The results were as expected. My boat (the 3V 8+, for those of you who understand such code), beat MIT’s crew handedly, and fell to Harvard’s crew even more handedly. The race, which took place over a stretch of the Charles River known as “the Basin”, saw relatively kind conditions and flawless logistics. No delays, no disqualifications, and (thankfully) no last-minute injuries.
The experience of racing at Harvard, however, was unlike any other.
We launched out of Harvard’s historic Newell Boathouse, which, as I should have mentioned before, could be considered a shrine to great rowers, past and present.
Pictures of national-champion crews, flyers from international competition, and acknowledgements of individual achievements cover the aging, wooden walls. The face of legendary coach Harry Parker looks down from framed portraits on almost every wall. The few empty spaces tempt the current rowers, as if to encourage them to fill the space with their own historic achievements.
I could have stayed and looked around for hours, but I had business to take care of. As a Dartmouth rower, it was my goal to try to beat these guys.
We rigged, rowed, and stowed the boats. We weighed in on an ancient scale, and went to dinner at the local Cheesecake Factory. All was going smoothly.
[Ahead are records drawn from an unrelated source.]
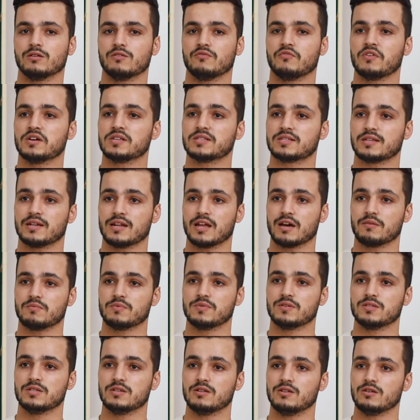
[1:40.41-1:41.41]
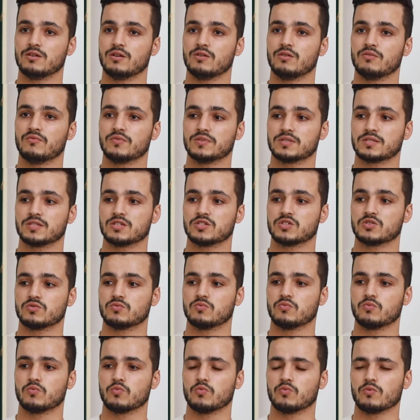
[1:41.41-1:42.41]
فيصل العبيدي اللي هو في
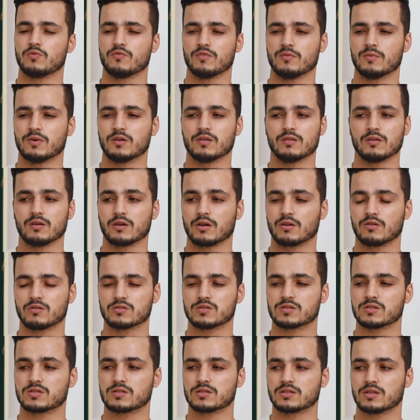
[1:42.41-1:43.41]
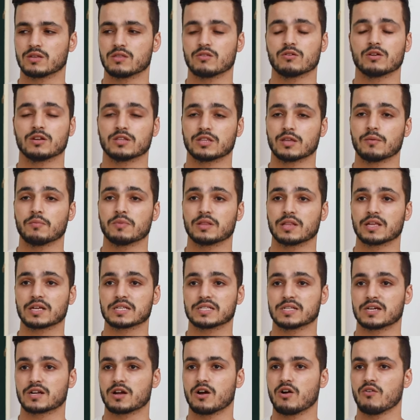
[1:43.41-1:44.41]
السجن فيما يخص اللي تم اطلاق
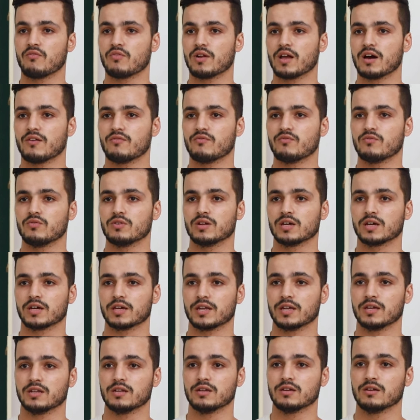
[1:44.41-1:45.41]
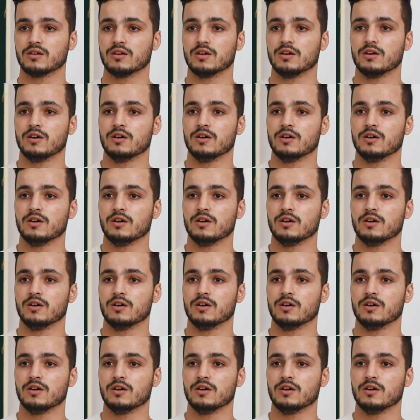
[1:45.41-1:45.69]
سراحه في العفو والاخراني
We returned to Newell Boathouse the following morning at 8 AM sharp, dressed and ready to race. The atmosphere had changed; whereas before I was a guest, an observer, and an admirer of Harvard’s successes, I had now become its antagonist. The air was charged with all the fire of competition. It was time to take down the giant.
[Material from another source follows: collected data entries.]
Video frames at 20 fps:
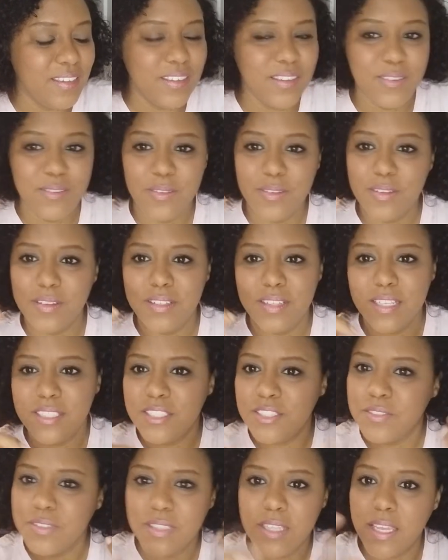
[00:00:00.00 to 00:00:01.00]
e eu ainda,
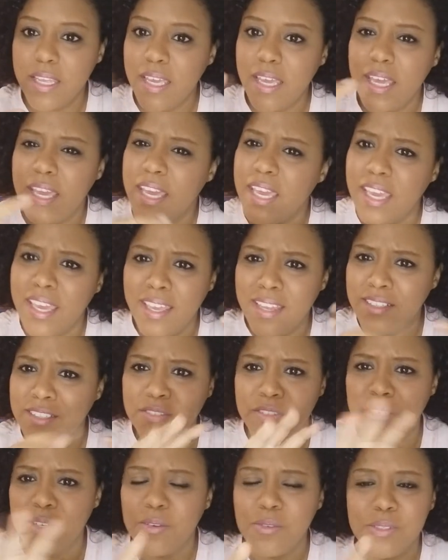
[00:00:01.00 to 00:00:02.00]
tive, ainda errei,
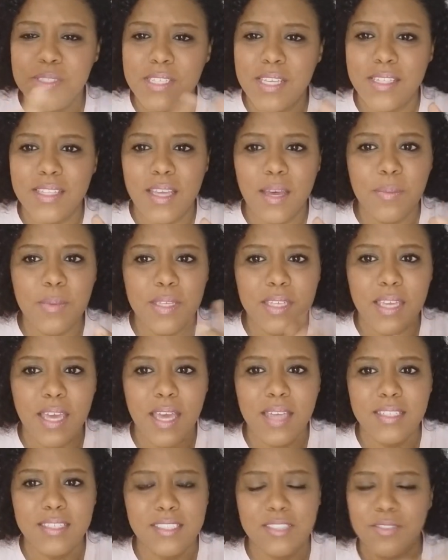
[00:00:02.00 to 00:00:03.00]
tive que consertar a
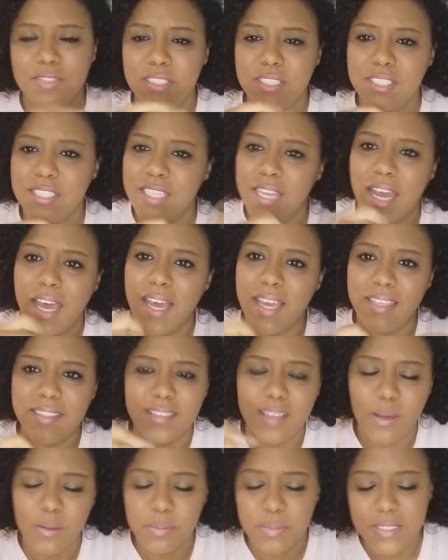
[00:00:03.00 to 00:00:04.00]
maquiagem, tive que tirar e
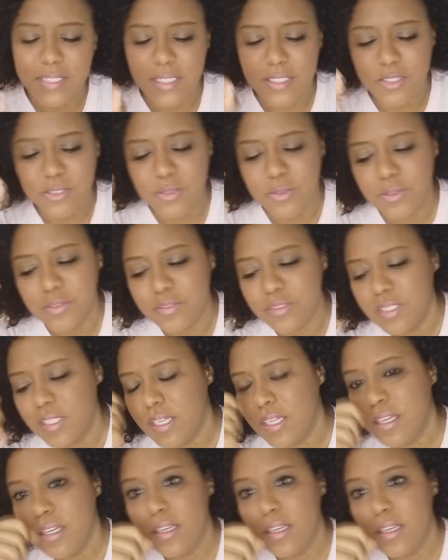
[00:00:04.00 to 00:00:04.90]
tal, e passar de novo.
But despite our bravest efforts, the Harvard Goliaths proved why their very name has become synonymous with success (results available here: http://www.row2k.com/results/resultspage.cfm?UID=6619084&cat=1#.U0rUuV5UHF8). They swept us in each event, handing the Dartmouth crews our second disappointing loss of the season.
We will not compete against Harvard again until Eastern Sprints, on May 18th. Until then, I can go back to admiring all that the members of Newell Boathouse have achieved. I can also guiltlessly encourage anyone who gets the chance to visit this boathouse to do so. It’s like a functional museum, a factory of Olympic-caliber athletes, and it is certainly worth your time.
Many thanks to Harvard for hosting us so kindly and comfortably, and to MIT and Harvard for making the racing possible.